◆ **Source data**:
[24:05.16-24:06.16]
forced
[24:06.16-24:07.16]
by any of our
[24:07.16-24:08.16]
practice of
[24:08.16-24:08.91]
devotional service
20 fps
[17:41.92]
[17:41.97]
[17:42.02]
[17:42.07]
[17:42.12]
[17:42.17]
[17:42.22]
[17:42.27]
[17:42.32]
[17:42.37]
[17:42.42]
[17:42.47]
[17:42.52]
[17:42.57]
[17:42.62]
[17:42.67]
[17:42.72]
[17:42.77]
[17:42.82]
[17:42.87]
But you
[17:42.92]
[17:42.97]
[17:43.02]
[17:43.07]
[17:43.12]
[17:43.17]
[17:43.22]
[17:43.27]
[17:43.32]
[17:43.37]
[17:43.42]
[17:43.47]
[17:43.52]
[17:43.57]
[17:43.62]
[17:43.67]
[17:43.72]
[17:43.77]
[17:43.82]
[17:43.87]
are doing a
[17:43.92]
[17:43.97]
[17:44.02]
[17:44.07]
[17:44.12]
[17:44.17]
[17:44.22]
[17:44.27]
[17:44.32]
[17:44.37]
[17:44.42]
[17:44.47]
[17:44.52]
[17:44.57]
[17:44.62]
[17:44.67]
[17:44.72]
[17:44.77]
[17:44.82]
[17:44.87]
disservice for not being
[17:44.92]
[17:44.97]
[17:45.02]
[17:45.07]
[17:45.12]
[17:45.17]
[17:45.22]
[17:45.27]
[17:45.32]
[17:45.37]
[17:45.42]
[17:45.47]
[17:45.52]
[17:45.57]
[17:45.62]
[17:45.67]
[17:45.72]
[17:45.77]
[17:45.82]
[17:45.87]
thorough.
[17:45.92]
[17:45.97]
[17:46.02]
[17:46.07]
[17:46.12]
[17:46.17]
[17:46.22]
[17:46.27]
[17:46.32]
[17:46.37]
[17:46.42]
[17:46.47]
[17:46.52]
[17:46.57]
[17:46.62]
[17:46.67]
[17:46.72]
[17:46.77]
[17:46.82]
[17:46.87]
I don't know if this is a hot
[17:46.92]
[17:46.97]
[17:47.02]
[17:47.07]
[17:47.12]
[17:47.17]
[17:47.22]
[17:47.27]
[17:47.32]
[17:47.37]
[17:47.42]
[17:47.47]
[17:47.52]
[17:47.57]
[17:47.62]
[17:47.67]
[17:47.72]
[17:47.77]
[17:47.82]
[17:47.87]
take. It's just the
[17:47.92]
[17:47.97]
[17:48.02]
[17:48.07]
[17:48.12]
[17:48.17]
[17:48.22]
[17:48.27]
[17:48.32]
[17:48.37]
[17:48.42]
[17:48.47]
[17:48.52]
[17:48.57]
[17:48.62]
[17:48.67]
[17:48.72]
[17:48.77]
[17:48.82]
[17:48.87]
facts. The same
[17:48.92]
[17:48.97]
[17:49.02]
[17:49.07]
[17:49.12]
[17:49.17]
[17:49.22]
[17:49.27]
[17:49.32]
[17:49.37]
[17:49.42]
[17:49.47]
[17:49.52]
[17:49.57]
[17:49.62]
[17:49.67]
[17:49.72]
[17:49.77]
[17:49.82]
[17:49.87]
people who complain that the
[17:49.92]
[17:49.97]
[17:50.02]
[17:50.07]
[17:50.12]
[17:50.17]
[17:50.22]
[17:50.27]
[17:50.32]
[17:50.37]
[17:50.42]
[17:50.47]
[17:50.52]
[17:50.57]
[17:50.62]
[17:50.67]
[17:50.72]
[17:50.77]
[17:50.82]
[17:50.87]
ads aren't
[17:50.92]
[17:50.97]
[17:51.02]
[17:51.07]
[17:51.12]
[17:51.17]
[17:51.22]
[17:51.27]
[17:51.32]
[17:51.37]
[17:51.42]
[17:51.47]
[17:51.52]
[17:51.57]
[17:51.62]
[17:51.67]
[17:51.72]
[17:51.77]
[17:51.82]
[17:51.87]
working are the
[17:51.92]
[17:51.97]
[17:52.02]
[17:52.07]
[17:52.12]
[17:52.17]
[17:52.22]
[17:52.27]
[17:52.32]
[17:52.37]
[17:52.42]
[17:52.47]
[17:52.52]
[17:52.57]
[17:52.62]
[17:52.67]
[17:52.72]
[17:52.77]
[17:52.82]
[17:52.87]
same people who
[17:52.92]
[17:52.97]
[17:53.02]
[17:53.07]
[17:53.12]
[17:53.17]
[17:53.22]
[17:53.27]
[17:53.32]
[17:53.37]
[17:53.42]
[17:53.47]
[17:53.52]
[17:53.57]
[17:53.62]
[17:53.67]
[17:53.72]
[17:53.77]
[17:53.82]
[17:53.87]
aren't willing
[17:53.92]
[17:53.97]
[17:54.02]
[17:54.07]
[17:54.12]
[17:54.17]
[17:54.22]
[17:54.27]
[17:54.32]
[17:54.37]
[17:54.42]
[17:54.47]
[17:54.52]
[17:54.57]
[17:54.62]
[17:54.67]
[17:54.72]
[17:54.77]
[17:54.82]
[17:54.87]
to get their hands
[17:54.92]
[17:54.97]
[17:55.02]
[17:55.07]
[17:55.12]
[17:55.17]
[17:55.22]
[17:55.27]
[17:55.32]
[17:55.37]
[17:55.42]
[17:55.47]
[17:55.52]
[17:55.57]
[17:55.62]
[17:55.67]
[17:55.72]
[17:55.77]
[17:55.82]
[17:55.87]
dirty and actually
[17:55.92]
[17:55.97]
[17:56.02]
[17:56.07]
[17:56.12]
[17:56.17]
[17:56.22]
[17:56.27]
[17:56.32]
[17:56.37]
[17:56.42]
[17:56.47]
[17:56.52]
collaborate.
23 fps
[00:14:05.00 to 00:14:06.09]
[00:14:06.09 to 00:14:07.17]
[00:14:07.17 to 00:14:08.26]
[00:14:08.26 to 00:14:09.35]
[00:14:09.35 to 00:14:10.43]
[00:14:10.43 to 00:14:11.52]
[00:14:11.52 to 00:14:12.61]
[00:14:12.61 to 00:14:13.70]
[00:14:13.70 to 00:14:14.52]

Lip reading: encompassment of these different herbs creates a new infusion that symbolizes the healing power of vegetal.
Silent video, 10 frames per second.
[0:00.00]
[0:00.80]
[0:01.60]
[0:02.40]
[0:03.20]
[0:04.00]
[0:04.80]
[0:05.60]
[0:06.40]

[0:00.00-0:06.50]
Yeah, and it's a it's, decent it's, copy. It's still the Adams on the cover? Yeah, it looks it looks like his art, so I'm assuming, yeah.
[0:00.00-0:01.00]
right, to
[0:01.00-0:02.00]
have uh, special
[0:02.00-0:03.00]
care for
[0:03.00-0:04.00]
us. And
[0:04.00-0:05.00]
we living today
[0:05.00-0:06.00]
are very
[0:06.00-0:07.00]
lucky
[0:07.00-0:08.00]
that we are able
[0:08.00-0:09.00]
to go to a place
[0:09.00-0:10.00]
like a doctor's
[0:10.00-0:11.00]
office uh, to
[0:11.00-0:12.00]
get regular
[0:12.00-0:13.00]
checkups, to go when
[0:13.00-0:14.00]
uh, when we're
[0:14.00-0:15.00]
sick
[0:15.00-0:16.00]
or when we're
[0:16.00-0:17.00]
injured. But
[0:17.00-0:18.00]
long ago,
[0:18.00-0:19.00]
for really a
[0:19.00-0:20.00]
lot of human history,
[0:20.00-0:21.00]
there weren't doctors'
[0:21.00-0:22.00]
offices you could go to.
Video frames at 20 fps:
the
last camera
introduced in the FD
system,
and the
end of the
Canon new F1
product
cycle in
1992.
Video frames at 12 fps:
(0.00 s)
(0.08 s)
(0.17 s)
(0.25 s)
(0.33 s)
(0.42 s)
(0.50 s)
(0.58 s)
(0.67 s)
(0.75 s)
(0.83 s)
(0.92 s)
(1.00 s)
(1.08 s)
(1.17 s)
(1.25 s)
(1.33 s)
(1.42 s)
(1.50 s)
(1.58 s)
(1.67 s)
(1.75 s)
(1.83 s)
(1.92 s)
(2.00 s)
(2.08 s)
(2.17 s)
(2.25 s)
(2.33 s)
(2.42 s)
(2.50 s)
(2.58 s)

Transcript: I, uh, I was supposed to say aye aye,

◆ **Your goal**: Your answer must be the lines above from the one containing "[00:14:06.09 to 00:14:07.17]" to the one containing "Lip reading: encompassment", both included, restated word for word.

◆ **Response area**:
[00:14:06.09 to 00:14:07.17]
[00:14:07.17 to 00:14:08.26]
[00:14:08.26 to 00:14:09.35]
[00:14:09.35 to 00:14:10.43]
[00:14:10.43 to 00:14:11.52]
[00:14:11.52 to 00:14:12.61]
[00:14:12.61 to 00:14:13.70]
[00:14:13.70 to 00:14:14.52]

Lip reading: encompassment of these different herbs creates a new infusion that symbolizes the healing power of vegetal.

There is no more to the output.